Gianni Infantino, presidente da Fifa, respondeu a uma pergunta sobre a deportação de um árbitro somali pelo governo dos EUA. Ele questionou se seria normal a Fifa ditar aos governos quem pode entrar em seus países, sugerindo que não é aceitável.
Em entrevista à BBC na quarta-feira, 10, Infantino afirmou que não vê com bons olhos práticas de restrição de entrada por parte de uma federação esportiva. A linguagem usada evitou apresentar apoio ou condenação direta ao ocorrido.
O dirigente também comentou a participação do Irã na Copa do Mundo, descrevendo-a como um “sucesso” e destacando que a equipe alcançou uma atuação que, segundo ele, possivelmente não teria ocorrido sem o contexto atual.

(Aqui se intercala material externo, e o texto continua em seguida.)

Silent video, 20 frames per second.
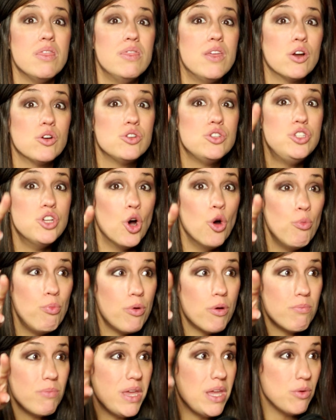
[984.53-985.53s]
their
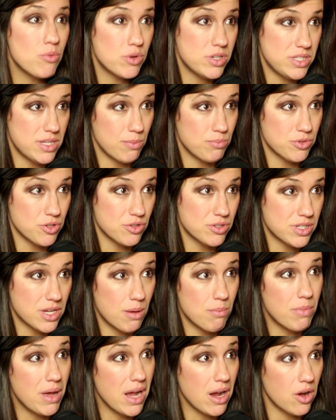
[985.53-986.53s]
dopamine receptors
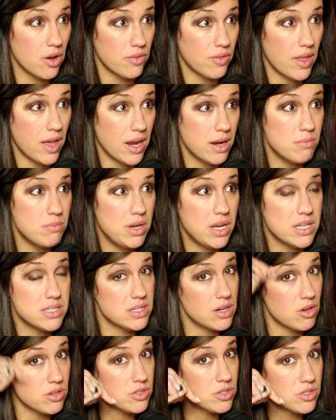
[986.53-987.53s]
come back online, because
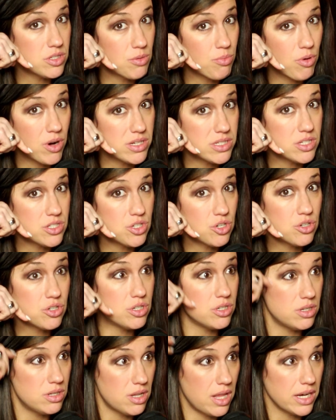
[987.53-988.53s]
it also suppresses
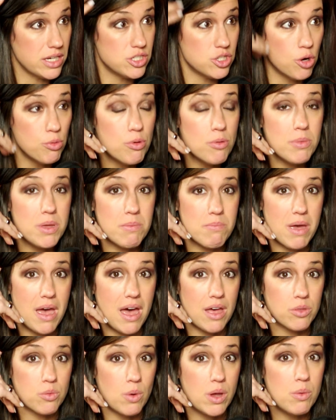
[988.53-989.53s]
your like dopamine
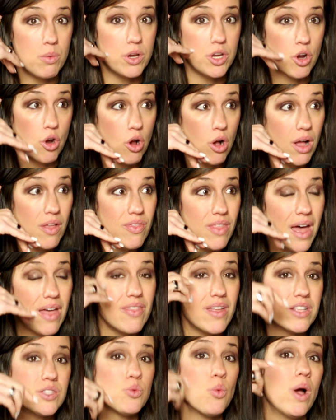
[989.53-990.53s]
pathway when you're on
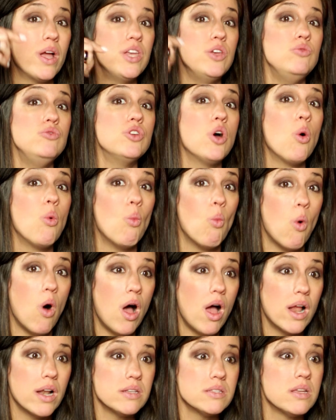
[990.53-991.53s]
that. That's why you don't
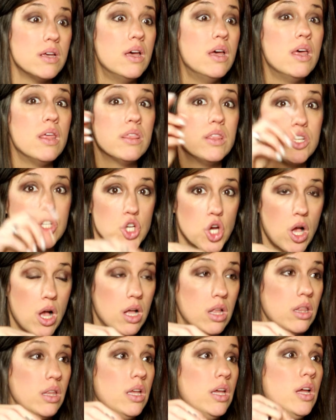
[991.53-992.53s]
want the
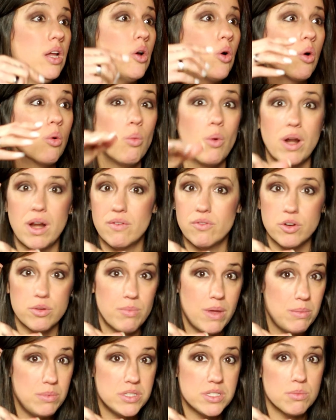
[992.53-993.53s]
chocolate or whatever
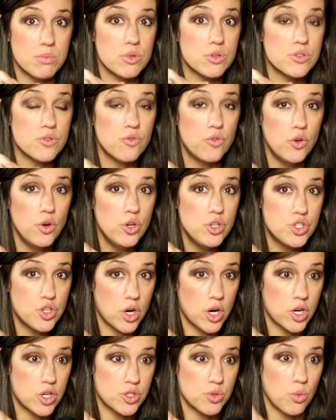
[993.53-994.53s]
maybe some of those food
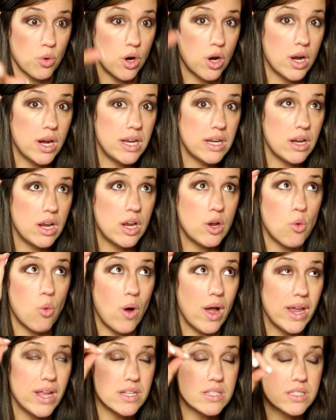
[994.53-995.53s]
triggers were. It
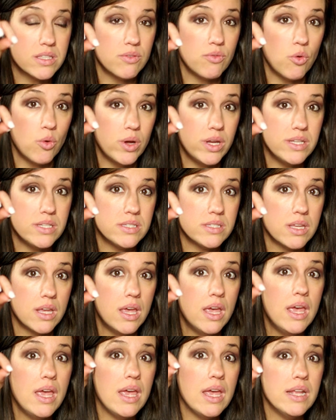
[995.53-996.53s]
quiets the voice
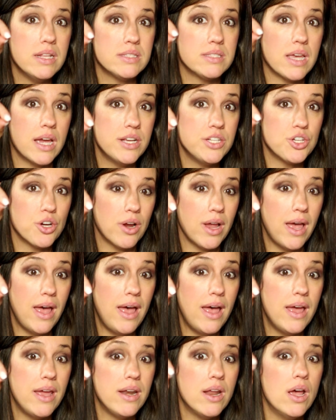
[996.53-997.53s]
inside your
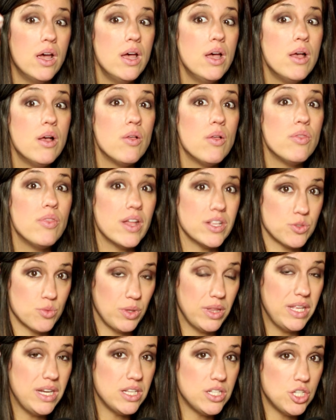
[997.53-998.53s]
head that's
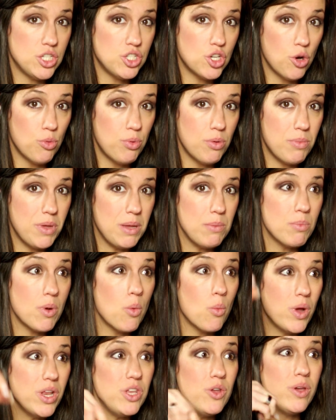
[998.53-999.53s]
related to dopamine.
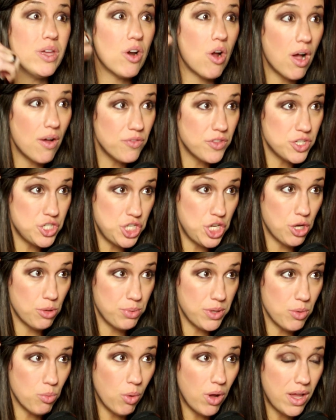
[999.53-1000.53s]
But when you get off the
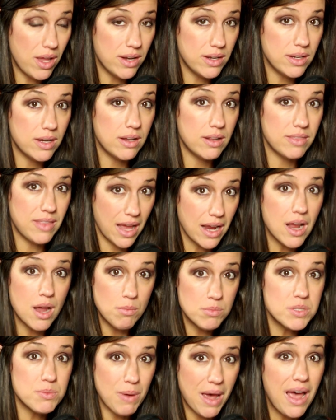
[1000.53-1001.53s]
GLP-1, that
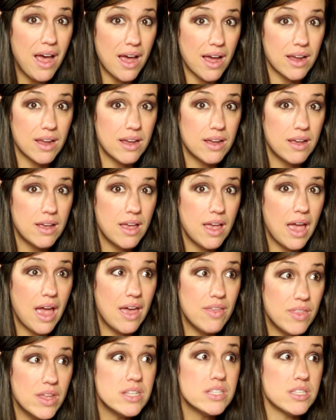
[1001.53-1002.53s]
comes back.
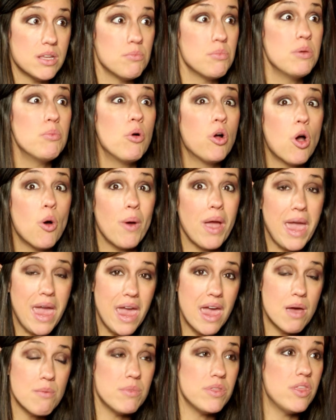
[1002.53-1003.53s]
And then some people go
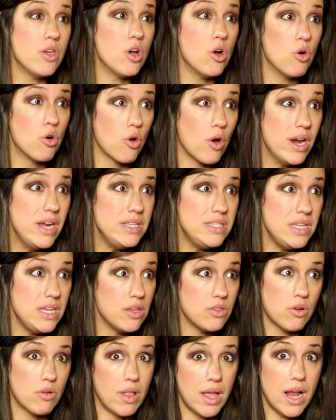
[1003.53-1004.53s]
ham and they go crazy
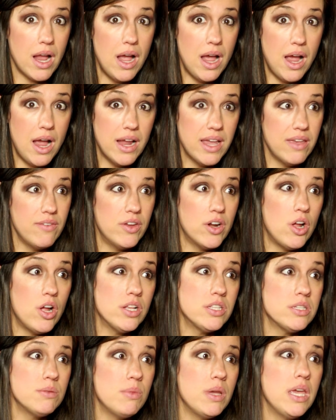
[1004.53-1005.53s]
and they're like, give it
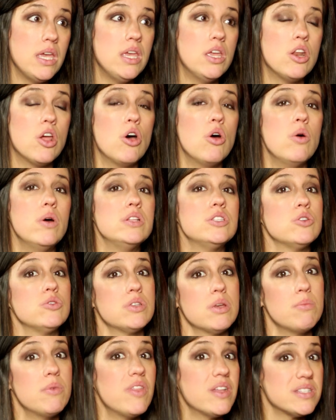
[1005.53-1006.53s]
all to me, And so
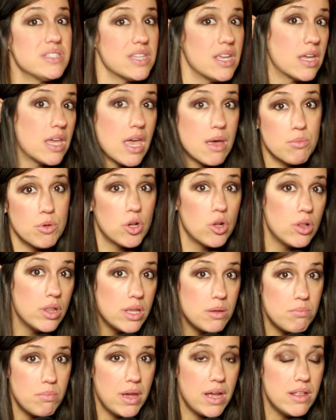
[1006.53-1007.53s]
some of that's a chemical
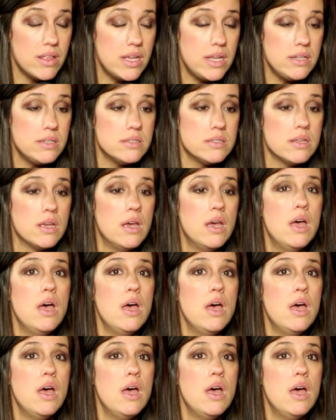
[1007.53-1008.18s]
imbalance,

A decisão de deportação do árbitro somali foi tomada pelo governo dos EUA, segundo reportagens da imprensa internacional. O episódio gerou debate sobre a relação entre política migratória e o esporte.
Fontes indicam que a declaração de Infantino foi dada em resposta a perguntas sobre ética, governança e o papel das entidades esportivas em relações internacionais. Portais de imprensa converteram o conteúdo para o noticiário global.